For the past two decades, many in the West have worried about the growth of Russo-Chinese influence over the newly independent states of Central Asia. Through the mutual-security group called the Shanghai Cooperation Organization and in scores of joint military exercises, counter-terrorism maneuvers and energy projects, the two great powers collaborated closely in order to keep these buffer states peaceful, compliant and relatively free of American penetration. Lately, however, a perceptible shift has overtaken the region. In 2010, the biggest threat to China and Russia's Central Asian interests may now be each other.
Fueling these growing Sino-Russian tensions are the divergent prospects of the two economies. China's economy grew by 8.7% in 2009, despite the global slump, while Russia's economy contracted by 7.9%, with foreign direct investment (FDI) plummeting by nearly half. With Russia's prospects continuing to dim, China has accelerated its courtship, rapidly replacing Russia as the principal source of foreign investment and aid in Central Asia.
In the past year alone, China National Petroleum Corporation completed a deal to buy a 50% stake in Kazakhstan's largest oil company, outbidding Russia's Gazprom, while China's State Development Bank invested $4 billion in Turkmenistan's largest gas producer, allowing it to stay afloat during a "gas war" instigated by Moscow.
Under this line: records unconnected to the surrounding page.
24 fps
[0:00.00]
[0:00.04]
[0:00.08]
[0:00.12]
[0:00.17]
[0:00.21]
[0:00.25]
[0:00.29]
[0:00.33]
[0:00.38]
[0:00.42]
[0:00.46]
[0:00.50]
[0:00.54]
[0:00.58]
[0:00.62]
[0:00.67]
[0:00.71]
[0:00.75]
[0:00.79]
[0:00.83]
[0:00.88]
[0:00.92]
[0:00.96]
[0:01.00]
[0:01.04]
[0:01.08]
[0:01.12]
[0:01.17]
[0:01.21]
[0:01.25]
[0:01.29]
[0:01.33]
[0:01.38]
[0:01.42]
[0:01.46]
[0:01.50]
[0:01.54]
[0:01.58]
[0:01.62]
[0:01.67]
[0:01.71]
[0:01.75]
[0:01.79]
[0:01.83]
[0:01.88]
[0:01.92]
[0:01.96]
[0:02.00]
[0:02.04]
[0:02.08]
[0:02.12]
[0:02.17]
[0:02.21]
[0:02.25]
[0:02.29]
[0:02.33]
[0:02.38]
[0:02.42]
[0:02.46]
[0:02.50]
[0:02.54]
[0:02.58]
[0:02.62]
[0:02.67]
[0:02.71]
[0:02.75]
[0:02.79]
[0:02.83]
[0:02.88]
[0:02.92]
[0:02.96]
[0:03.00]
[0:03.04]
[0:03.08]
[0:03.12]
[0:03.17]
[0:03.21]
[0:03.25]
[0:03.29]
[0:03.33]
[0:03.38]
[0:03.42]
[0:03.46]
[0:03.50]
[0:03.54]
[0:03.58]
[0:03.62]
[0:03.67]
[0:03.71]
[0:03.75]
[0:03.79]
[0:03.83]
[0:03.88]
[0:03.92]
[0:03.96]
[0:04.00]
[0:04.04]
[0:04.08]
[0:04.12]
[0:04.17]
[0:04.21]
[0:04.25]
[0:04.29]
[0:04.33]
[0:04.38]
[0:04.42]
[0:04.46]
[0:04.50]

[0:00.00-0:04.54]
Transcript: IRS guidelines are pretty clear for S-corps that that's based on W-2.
In December, China inaugurated the mammoth 4,350-mile Central Asia Natural Gas Pipeline, built to ship gas from Turkmenistan through Uzbekistan and Kazakhstan to China. And perhaps most notably, Russia was forced to borrow $25 billion from China last April in order to complete a planned pipeline between the two countries, conceding a 20-year sweetheart oil deal for the privilege. In all cases, Russia's inability to keep pace financially was decisive.
This weakening of Russia's traditional influence is changing the fundamental dynamics of the region, encouraging Central Asian leaders to become less deferential to the Kremlin. In August 2008, for example, following Russia's invasion of Georgia, the Central Asian states followed China's lead in refusing to recognize the Russia-backed separatist states of Abkhazia and South Ossetia.
Yet the other beneficiary of this increased Sino-Russian tension has been the United States, which many Central Asians would like to see play a greater role in the region to balance Russian and Chinese influence.
In Kyrgyzstan, for example, the government promised Moscow it would evict the U.S. military base at Manas in exchange for a $2.1 billion loan, but reversed course when Washington came up with more money. (This month's Russia-backed coup may ultimately negate those gains.)
More recently, Uzbekistan--which did evict U.S. troops from its bases in 2005--has turned against the Kremlin, boycotting a Russian-led regional security summit and announcing it would not participate in a joint rapid-reaction force while signing up to play a major role in America's "Northern Distribution Network" for supplying forces in Afghanistan.
The United States will never be able to replace Russia or China as the major power broker in Central Asia, nor is it much interested in doing so. But these developments provide an opening for Washington to look beyond its singular focus on the war effort in Afghanistan and develop a more comprehensive regional strategy designed to help Central Asia address some of the structural vulnerabilities that make it a perpetual flashpoint.
First, the United States should support Central Asian energy projects, which diversify the region's export options, thereby reducing these countries' economic and political dependence on Russia.
Second, the U.S. should take advantage of its greater physical distance from the region to act as an honest broker among the Central Asian states, whose mutual mistrust limits their cooperation. Working directly and through the Organization for Security and Cooperation in Europe (OSCE), the U.S. should spearhead an initiative to resolve border disputes and reach an accord on water-sharing and cross-border investment within Central Asia.
Third, the U.S. should work with the Central Asian governments to address key sources of radicalization, particularly the dearth of educational and economic opportunities that could be alleviated if Central Asia's economies are gradually opened, backed by a promise of eventual WTO membership. Closer intelligence sharing and counter-terrorism cooperation are a likely byproduct. Human rights reforms are not exactly welcomed by the region's KGB-trained elites, but Washington should leverage its influence to push for real progress.
With the United States focused on multiple war zones, the idea of marshaling resources for a more concerted Central Asia strategy may seem ambitious. But, as the U.S. has increasingly recognized, stabilizing Central Asia is critical to eventual success in Afghanistan. If the Afghan war provides a reason for greater U.S. involvement in Central Asia, the changing Russo-Chinese dynamic creates an opportunity. Now is the time for Washington to make a major diplomatic push into this long-neglected region.
Jeffrey Mankoff is associate director of international security studies at Yale University and adjunct fellow for Russia studies at the Council on Foreign Relations. Leland R. Miller is managing director of Avascent International, a global advisory firm, and fellow in international economics with the American Foreign Policy Council.